I hate reflections.
The only affordable way I know to place a piece in a location that has reflection issues like that is to use a media like one of the impressively lovely Epson Cold or Hot Press papers, and present it with absolutely no applied coating or overlaminate of any kind whatsoever. Just a bare print. That stuff (and most matte media) has wonderful resistance to reflections. However, the second you apply ANY kind of coating, you will have either bright specular reflections with a glossy coating, or more diffuse but much larger areas of hazing with matte coatings.
There is a myth that you can suppress reflections or hazing by using matte coatings. That is completely wrong. Matte coatings simply change small bright reflections to much bigger more diffuse reflections that are much worse than with no coatings at all. The only way reflections can ever be suppressed with coated or glossy media is to place the piece in a location that does not engender reflections.
So since your image is sort of out of harm's way from busy fingers, sneeze particles, and maybe even Windex raindrops, you may get away with a bare, matte print. If not, spend $500 on 1/2 sheet of Optium.

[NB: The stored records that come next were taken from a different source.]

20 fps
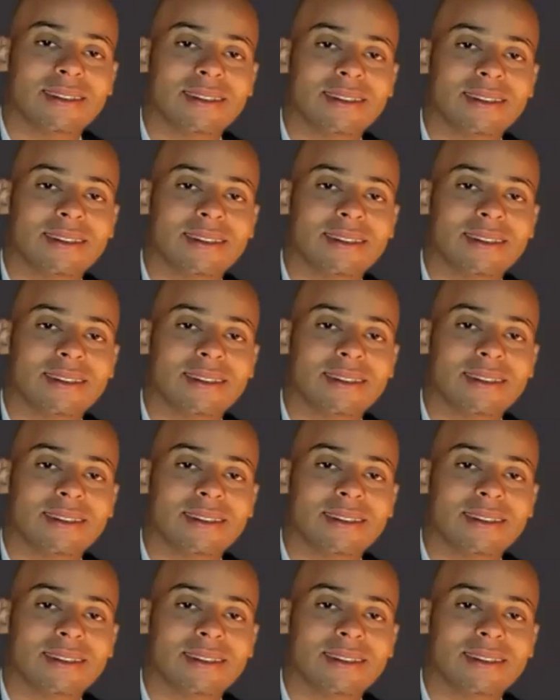
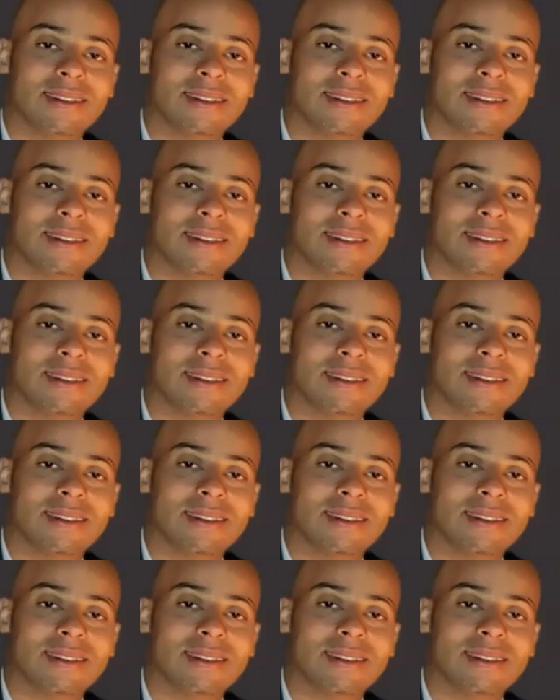
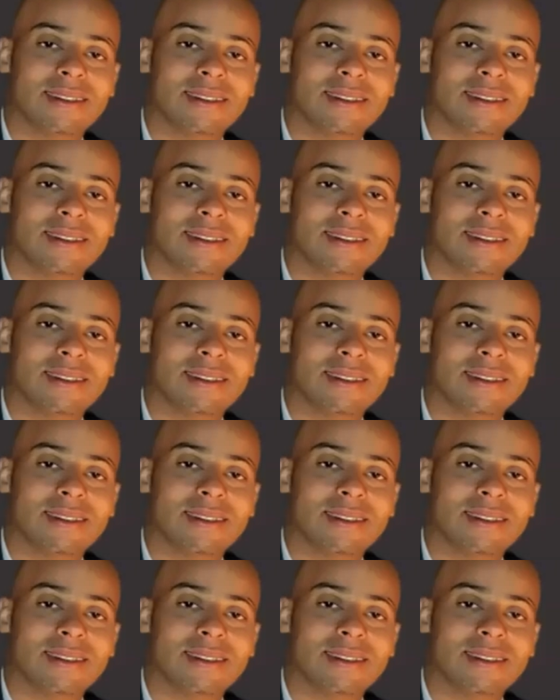
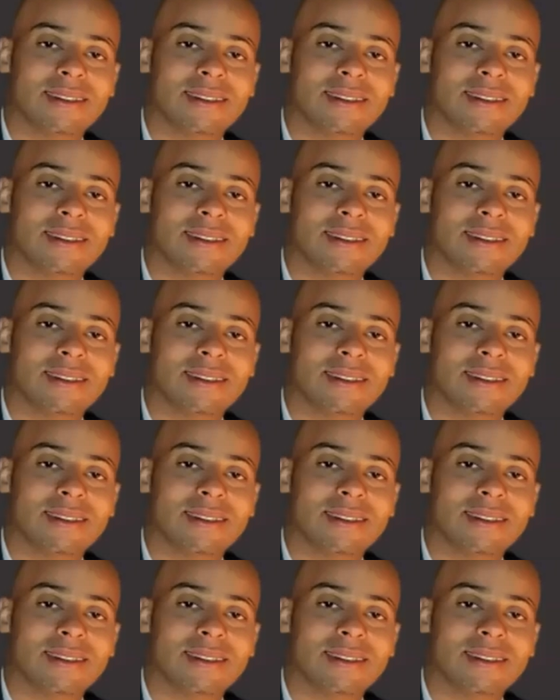
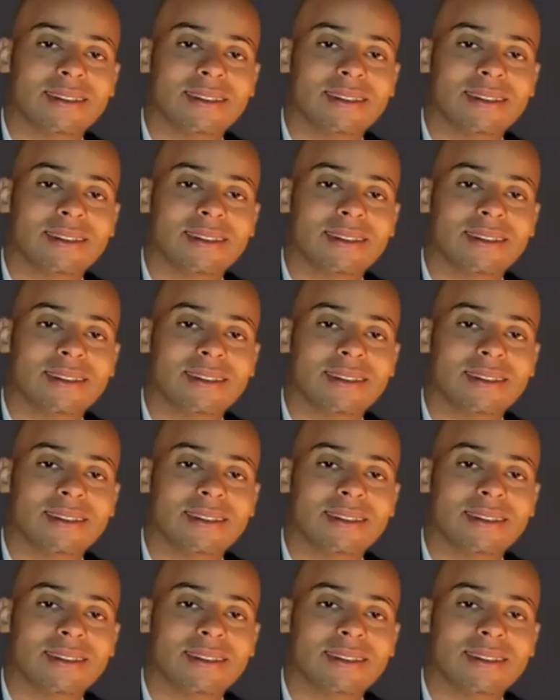
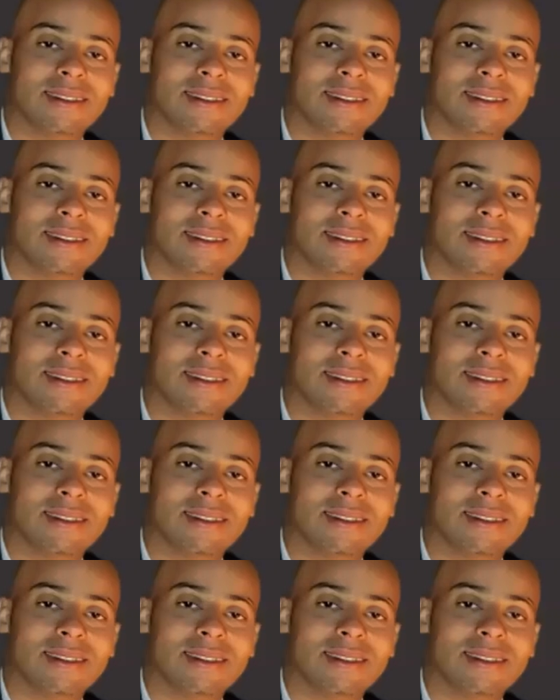
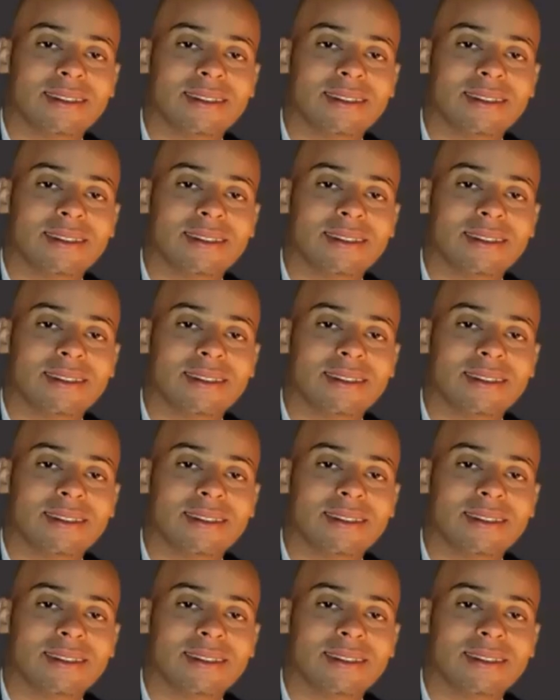The face doesn't move, so there is nothing to read.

OK, there is one other possibility. Use an extremely bumpy media surface, and coat it generously with lots of gloss coating. What you will get is a presentation where you view a starlight sea of extremely bright highlights that nevertheless do not cover so much of the whole image that you can not make out that there's an image there. The effect maintains the sense of contrast on the surface of the print. In that situation you can still make out significant areas of the image around the tiny highlights. It's better than a kick in the pants, slightly.